Term | Pg | Brief Definition |
---|---|---|
Measures of Central Tendency | 84 | averages or measures of location that reflects the middle |
Measures of Dispersion | 84 | measures concerning the spread or dispersion around the mean |
Mean/Arithmetic Mean | 85 | one form of the average accounting for distances of scores |
Summation symbol (\(\Sigma\)) | 86 | Greek symbol: capital sigma \(\Sigma\) indicates summing |
\(\bar{x}\) and \(\bar{y}\) | 86 | the mean value of a variable x or y (what is under the bar) |
Median (Md.) | 90 | equal scores greater and less than the median (middle) |
Median Position (Md. Pos.) | 90 | person, place, or thing possessing the median position |
Array | 91 | a listing from highest to lowest or lowest to highest |
Cumulative Frequency (cf) | 95 | determines which value of x is the median by frequencies |
Mode | 98 | most frequent case |
Modal class/ modal category | 99 | most frequent case for grouped data |
x-axis | 100 | horizontal line @ the graph bottom perpendicular to y-axis |
f or y -axis | 101 | vertical line @ the graph left side perpendicular to x-axis |
3 Measures of Central Tendency: Mean, Median, and Mode or M^3
Term | Pg | Definition |
---|---|---|
Origin of a Graph | 100 | point where the x-axis and y-axis intersect |
Frequency Polygon | 101 | connecting dots by drawing a straight line as x increases |
Histogram | 101 | graph of bars representing frequency of scores |
Smooth Curve | 101 | curved line fitting through the dots not a straight line |
Continuous Variable | 103 | not limited to a finite number of scores |
Unimodal Freq. Distribution | 103 | distribution with one mode |
Bimodal Freq. Distribution | 103 | distribution with two modes |
Trimodal Freq. Distribution | 103 | distribution with three modes |
Modality | 103 | number of modes found in the frequency distribution |
Skewness | 107 | extent to which the frequency deviates from symmetry |
Symmetry | 107 | balance between the right and left halves of the curve |
Symmetric Freq. Distribution | 107 | frequency distribution with no skewness |
3 Measures of Central Tendency: Mean, Median, and Mode or M^3
Term | Pg | Definition |
---|---|---|
Positively Skewed (right) | 109 | skewed in the direction of increasing positive values of x |
Negatively Skewed (left) | 109 | skewed in the direction of decreasing negative values of x |
Stem & Leaf Diagram | 112 | representation of histogram w/ scores |
Box plot Graph | 113 | representation of small data sets |
Box & Whisker Graph | 113 | representation of small data sets |
Fractiles | 114 | measurement that divides scores into small equal groups |
Quartiles | 114 | measurement that divides scores into sets of 4 |
Deciles | 114 | measurement that divides scores into sets of 10 |
Percentiles | 114 | measurement that divides scores into sets of 100 |
3 Measures of Central Tendency: Mean, Median, and Mode or M^3
This chapter is the first introduction into the mathematical concepts of statistics. If I want to measure something in a sample from the population, how would I go about it? Perhaps I would want to look at the measures of central tendency and how the numbers behave as a group. Be careful with the equations so that you know what they are used for.

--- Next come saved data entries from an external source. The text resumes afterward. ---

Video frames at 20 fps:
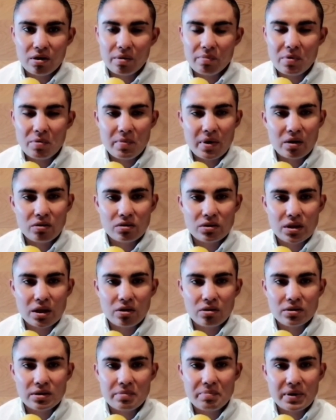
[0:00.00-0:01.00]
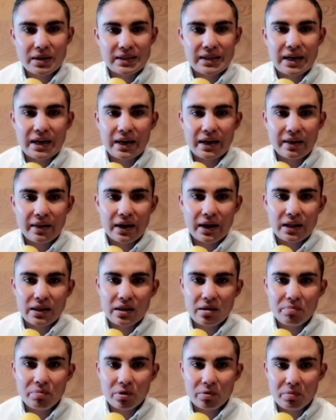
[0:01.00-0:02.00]
a mí me ha gustado siempre salir
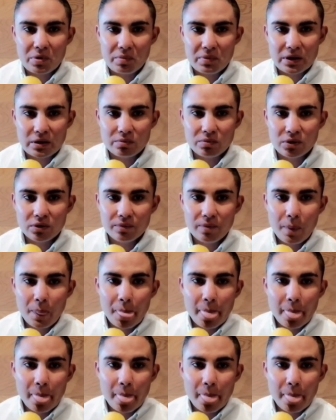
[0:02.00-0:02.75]
adelante por mí mismo,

Sophisticated and classy method of the three measures of central tendency
Formula: \(\bar{x} = \frac{\Sigma}{n}\) where \(\Sigma\) = the sum of all the values and n = number of cases
Example Page 85:
Group A (\(\bar{A}\)): {8, 8, 8, 7, 7, 7, 6, 6, 6} where n = 9 (you count the items) \(\bar{A} = \frac{63}{9} = 7\)

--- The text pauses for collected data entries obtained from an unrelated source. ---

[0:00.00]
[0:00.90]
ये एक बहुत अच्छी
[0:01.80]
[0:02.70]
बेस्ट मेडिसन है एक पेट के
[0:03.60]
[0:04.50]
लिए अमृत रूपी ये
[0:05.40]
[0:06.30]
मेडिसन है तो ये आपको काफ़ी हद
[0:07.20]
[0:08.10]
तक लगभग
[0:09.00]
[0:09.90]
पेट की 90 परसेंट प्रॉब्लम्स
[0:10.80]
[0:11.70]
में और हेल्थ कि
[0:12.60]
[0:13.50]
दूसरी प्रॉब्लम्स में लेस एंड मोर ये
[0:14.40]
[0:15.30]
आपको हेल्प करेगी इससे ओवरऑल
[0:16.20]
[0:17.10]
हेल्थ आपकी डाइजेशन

Group B (\(\bar{B}\)): {9, 9, 8, 8, 8, 7, 7, 7, 6, 6} where n = 10 (you count the items) \(\bar{B} = \frac{75}{10} = 7.5\)

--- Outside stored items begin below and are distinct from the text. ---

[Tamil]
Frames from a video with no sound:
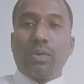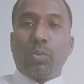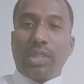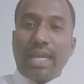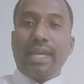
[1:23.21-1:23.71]

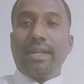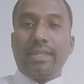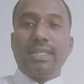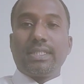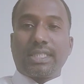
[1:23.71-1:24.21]

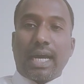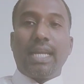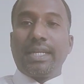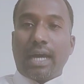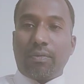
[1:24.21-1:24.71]
உதயநிதி
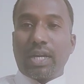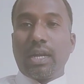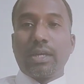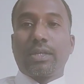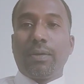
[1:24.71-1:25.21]
ஸ்டாலின்
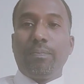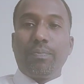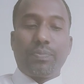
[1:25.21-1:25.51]
அவர்களுக்கும்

Based on the mean…which group did better?
Would changing n make a difference?
Using Group A Data again:
Group A (\(\bar{A}\)): {8, 8, 8, 7, 7, 7, 6, 6, 6} where n = 9 (you count the items) \(\bar{A} = \frac{63}{9} = 7\)
Frequencies: we can group similar data points…8, 7, and 6…we add up the frequencies this time.
x = | \(f\) = | \(fx\) = |
---|---|---|
8 | 3 | 24 |
7 | 3 | 21 |
6 | 3 | 18 |
n = 9 and \(\Sigma fx =63\) or 24 + 21 + 18 = 63
\(\bar{A} = \frac{\Sigma fx}{n} = \frac{63}{9} = 7.0\)
The summation symbol is a way of statisticians, mathematicians and programmers to write “please add up all the items from the first entry to the very last entry.” Using the professional way, we would write this as:
\(\bar{x} = \frac{\Sigma_{i=1}^{n}X_i}{n}\) = \(\frac{x_1+x_2+...x_n}{n}\)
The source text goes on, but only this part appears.